What is required » This task calls for every line of the material to be output verbatim.

Input records »
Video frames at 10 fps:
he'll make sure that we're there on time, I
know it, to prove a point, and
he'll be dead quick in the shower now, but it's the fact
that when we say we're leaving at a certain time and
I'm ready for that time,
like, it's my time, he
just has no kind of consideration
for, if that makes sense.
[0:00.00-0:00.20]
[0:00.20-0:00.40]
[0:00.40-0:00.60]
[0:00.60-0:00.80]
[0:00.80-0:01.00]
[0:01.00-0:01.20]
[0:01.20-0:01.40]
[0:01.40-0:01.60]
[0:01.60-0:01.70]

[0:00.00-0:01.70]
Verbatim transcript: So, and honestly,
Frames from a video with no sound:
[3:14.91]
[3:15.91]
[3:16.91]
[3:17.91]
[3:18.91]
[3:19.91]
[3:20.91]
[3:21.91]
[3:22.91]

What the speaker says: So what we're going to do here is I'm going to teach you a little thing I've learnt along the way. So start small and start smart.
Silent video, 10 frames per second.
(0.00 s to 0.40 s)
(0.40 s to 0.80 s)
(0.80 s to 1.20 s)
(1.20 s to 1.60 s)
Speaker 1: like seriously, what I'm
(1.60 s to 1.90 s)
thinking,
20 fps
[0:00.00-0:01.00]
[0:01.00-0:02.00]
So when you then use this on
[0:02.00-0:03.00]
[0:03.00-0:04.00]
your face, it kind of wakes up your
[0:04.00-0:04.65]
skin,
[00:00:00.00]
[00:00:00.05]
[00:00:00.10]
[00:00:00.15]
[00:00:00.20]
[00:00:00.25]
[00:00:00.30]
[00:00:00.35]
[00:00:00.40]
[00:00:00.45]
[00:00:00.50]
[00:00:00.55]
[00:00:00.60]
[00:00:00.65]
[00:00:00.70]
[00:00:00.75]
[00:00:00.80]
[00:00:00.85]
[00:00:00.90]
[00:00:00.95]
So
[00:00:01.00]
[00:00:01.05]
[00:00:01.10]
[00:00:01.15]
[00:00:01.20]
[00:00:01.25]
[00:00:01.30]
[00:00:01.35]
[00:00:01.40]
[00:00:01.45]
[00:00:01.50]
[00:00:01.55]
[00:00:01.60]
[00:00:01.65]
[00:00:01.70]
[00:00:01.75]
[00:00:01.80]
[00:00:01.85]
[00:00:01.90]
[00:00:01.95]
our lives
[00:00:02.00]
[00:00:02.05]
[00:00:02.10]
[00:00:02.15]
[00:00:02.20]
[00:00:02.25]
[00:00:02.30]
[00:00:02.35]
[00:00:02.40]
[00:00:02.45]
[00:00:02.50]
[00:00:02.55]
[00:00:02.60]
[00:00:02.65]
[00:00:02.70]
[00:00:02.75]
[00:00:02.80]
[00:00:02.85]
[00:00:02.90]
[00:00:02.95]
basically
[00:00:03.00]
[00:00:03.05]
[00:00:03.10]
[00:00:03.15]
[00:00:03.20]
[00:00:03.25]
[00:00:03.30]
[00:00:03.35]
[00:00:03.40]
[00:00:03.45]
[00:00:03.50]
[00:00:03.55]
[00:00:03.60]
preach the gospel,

Task answer »
Video frames at 10 fps:
he'll make sure that we're there on time, I
know it, to prove a point, and
he'll be dead quick in the shower now, but it's the fact
that when we say we're leaving at a certain time and
I'm ready for that time,
like, it's my time, he
just has no kind of consideration
for, if that makes sense.
[0:00.00-0:00.20]
[0:00.20-0:00.40]
[0:00.40-0:00.60]
[0:00.60-0:00.80]
[0:00.80-0:01.00]
[0:01.00-0:01.20]
[0:01.20-0:01.40]
[0:01.40-0:01.60]
[0:01.60-0:01.70]

[0:00.00-0:01.70]
Verbatim transcript: So, and honestly,
Frames from a video with no sound:
[3:14.91]
[3:15.91]
[3:16.91]
[3:17.91]
[3:18.91]
[3:19.91]
[3:20.91]
[3:21.91]
[3:22.91]

What the speaker says: So what we're going to do here is I'm going to teach you a little thing I've learnt along the way. So start small and start smart.
Silent video, 10 frames per second.
(0.00 s to 0.40 s)
(0.40 s to 0.80 s)
(0.80 s to 1.20 s)
(1.20 s to 1.60 s)
Speaker 1: like seriously, what I'm
(1.60 s to 1.90 s)
thinking,
20 fps
[0:00.00-0:01.00]
[0:01.00-0:02.00]
So when you then use this on
[0:02.00-0:03.00]
[0:03.00-0:04.00]
your face, it kind of wakes up your
[0:04.00-0:04.65]
skin,
[00:00:00.00]
[00:00:00.05]
[00:00:00.10]
[00:00:00.15]
[00:00:00.20]
[00:00:00.25]
[00:00:00.30]
[00:00:00.35]
[00:00:00.40]
[00:00:00.45]
[00:00:00.50]
[00:00:00.55]
[00:00:00.60]
[00:00:00.65]
[00:00:00.70]
[00:00:00.75]
[00:00:00.80]
[00:00:00.85]
[00:00:00.90]
[00:00:00.95]
So
[00:00:01.00]
[00:00:01.05]
[00:00:01.10]
[00:00:01.15]
[00:00:01.20]
[00:00:01.25]
[00:00:01.30]
[00:00:01.35]
[00:00:01.40]
[00:00:01.45]
[00:00:01.50]
[00:00:01.55]
[00:00:01.60]
[00:00:01.65]
[00:00:01.70]
[00:00:01.75]
[00:00:01.80]
[00:00:01.85]
[00:00:01.90]
[00:00:01.95]
our lives
[00:00:02.00]
[00:00:02.05]
[00:00:02.10]
[00:00:02.15]
[00:00:02.20]
[00:00:02.25]
[00:00:02.30]
[00:00:02.35]
[00:00:02.40]
[00:00:02.45]
[00:00:02.50]
[00:00:02.55]
[00:00:02.60]
[00:00:02.65]
[00:00:02.70]
[00:00:02.75]
[00:00:02.80]
[00:00:02.85]
[00:00:02.90]
[00:00:02.95]
basically
[00:00:03.00]
[00:00:03.05]
[00:00:03.10]
[00:00:03.15]
[00:00:03.20]
[00:00:03.25]
[00:00:03.30]
[00:00:03.35]
[00:00:03.40]
[00:00:03.45]
[00:00:03.50]
[00:00:03.55]
[00:00:03.60]
preach the gospel,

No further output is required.